The data fueled opposition claims that Prime Minister David Cameron is trying to cut the budget deficit too quickly after the economy shrank 0.2 percent in the fourth quarter. Government forecasters predict unemployment will reach 8.7 percent by the end of 2012 as the private sector fails to make up for the loss of tens of thousands of public-sector jobs.
“The U.K. labor-market data continue to paint a bit of a mixed picture, but the key point is that unemployment is still rising,” said Vicky Redwood, an economist at Capital Economics Ltd. in London. “We continue to expect unemployment to rise much further in response to the weakness in the wider economy.”
The pound was little changed against the dollar and was trading at $1.5697 as of 11:15 a.m. in London. The 10-year gilt yield was unchanged at 2.094 percent.
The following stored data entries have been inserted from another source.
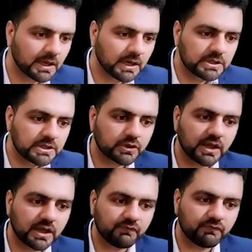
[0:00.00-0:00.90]
So
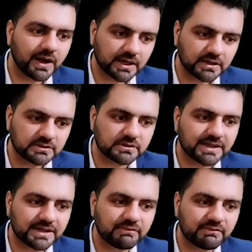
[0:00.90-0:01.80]
in finance,
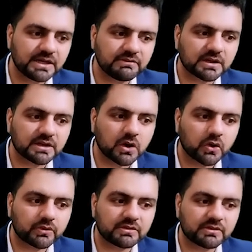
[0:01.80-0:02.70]
derivative is a
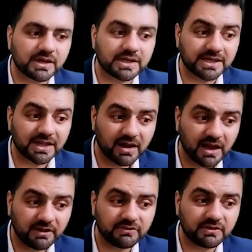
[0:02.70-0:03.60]
contract that
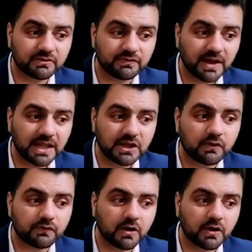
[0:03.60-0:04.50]
derives its value
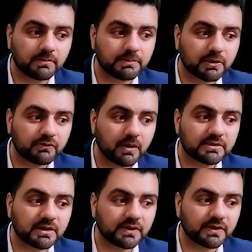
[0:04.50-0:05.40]
from the performance
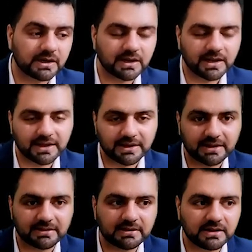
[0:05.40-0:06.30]
of an underlying
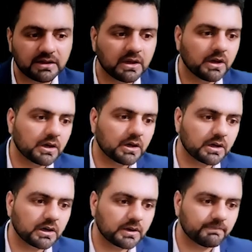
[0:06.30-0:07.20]
entity.
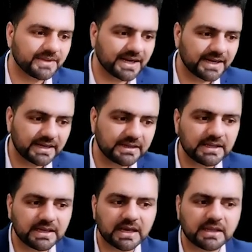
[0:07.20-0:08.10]
That entity
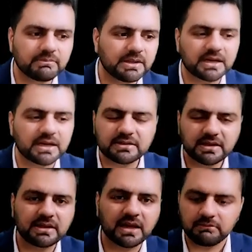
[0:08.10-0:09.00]
can be, that thing
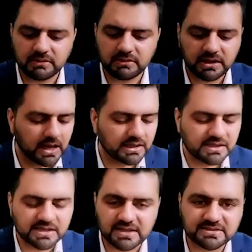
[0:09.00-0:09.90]
can be any
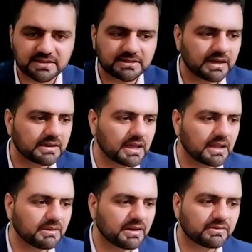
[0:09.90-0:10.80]
asset, that can
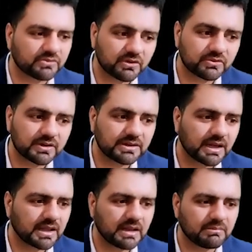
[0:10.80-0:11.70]
be interest rate, that can be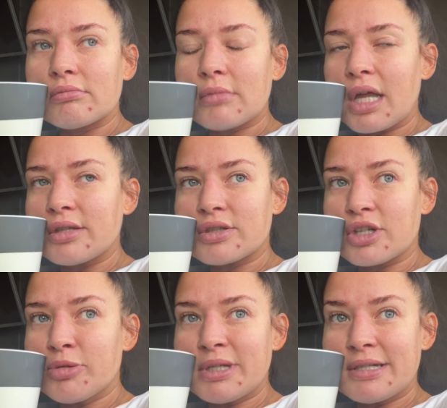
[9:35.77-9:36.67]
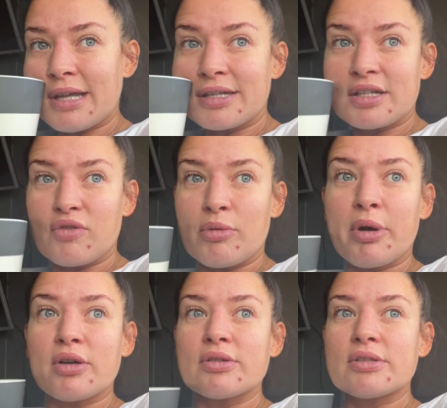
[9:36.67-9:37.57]
It's going to be a disaster if we
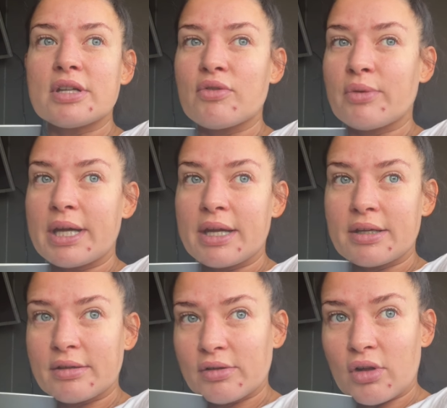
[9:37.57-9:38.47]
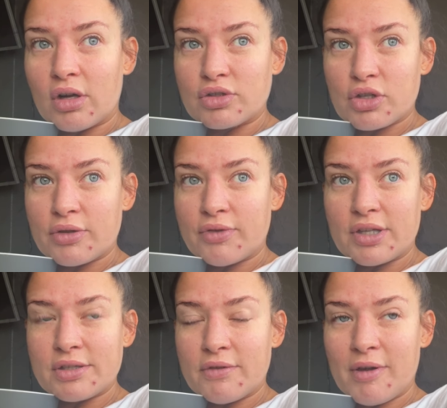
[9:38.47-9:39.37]
post, if we launch on the first
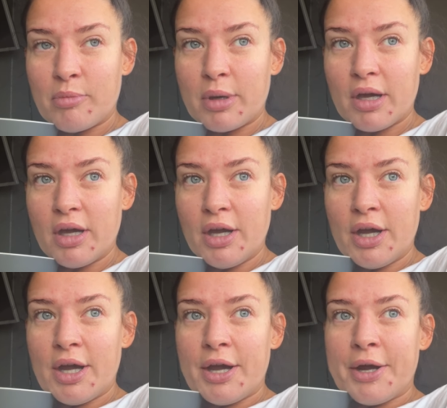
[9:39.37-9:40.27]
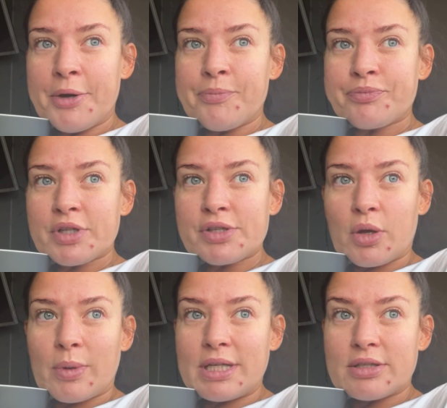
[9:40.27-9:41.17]
of November. So
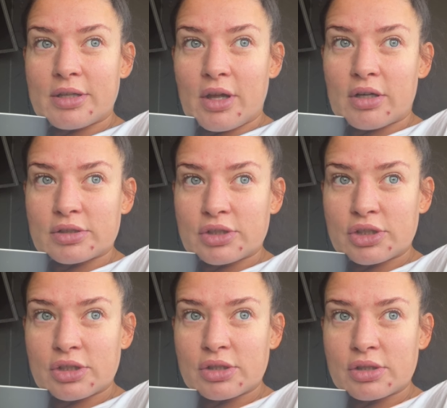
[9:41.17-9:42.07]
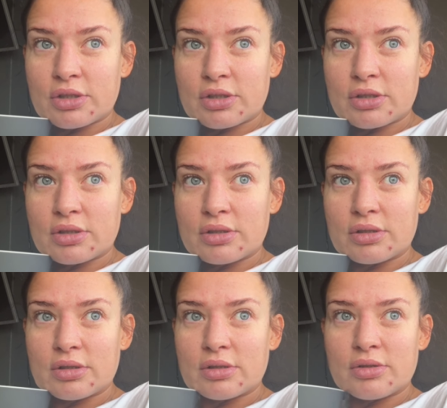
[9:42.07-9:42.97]
we need to launch
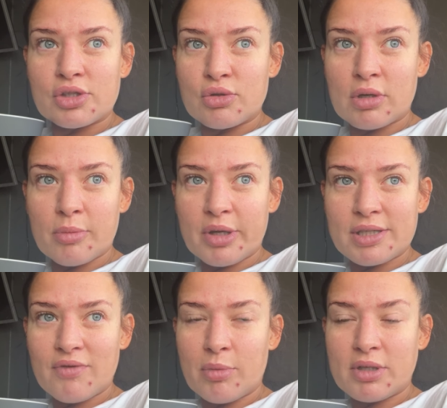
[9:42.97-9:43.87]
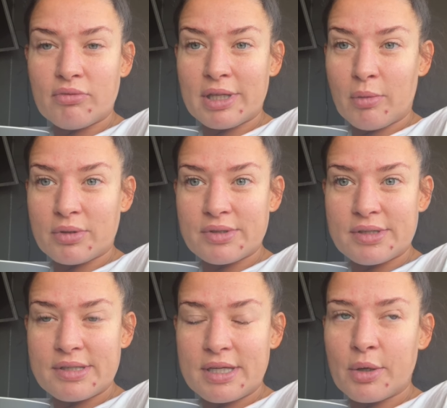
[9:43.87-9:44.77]
sooner because everybody really wants the
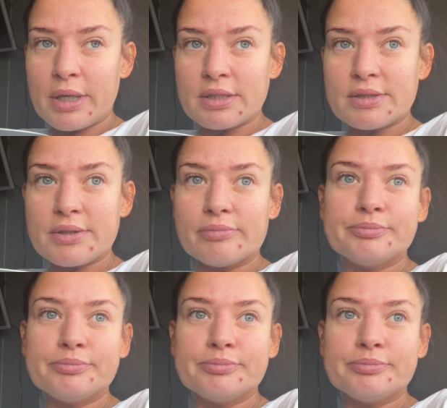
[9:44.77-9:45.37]
sequins.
Bank of England policy makers voted last week to pump another 50 billion pounds ($79 billion) into the economy by May. Governor Mervyn King said today the latest rise in unemployment reflected the weakness of the economy.
“The height of unemployment is a concern for everyone,” King told a press conference in London after the central bank published its quarterly Inflation Report. “These are not figures anyone would choose to have. We have a very difficult adjustment to make in our economy and there’s no point in pretending otherwise. This is a consequence of it.”
The increase in the number of people claiming jobless benefits last month left the claimant-count rate at 5 percent. Claims rose 1,900 in December instead of the 1,200 initially reported.
Employment rose by 60,000 during the fourth quarter to 29.1 million, prompting the government to argue that the labor market is showing signs of stabilizing.
The unison labor union said the jobless figures showed the government’s economic policies aren’t working, with a third of those unemployed in the fourth quarter having been out of work for longer than a year. A record number of people are working part-time because they cannot find full-time jobs.
The move to expand asset purchases came despite tentative signs of recovery, with indexes of manufacturing, services and construction all rising in January. In the U.S., the unemployment rate fell to a three-year low of 8.3 percent in January and the MSCI All-Country World Index has risen 8 percent this year.
The Confederation of British Industry, the country’s biggest business lobby, said earlier this week that the economy will avoid a slump and growth will pick up this year. Cameron is counting on hiring at private companies to offset about 700,000 public-sector jobs losses by 2017 as a result of his budget squeeze.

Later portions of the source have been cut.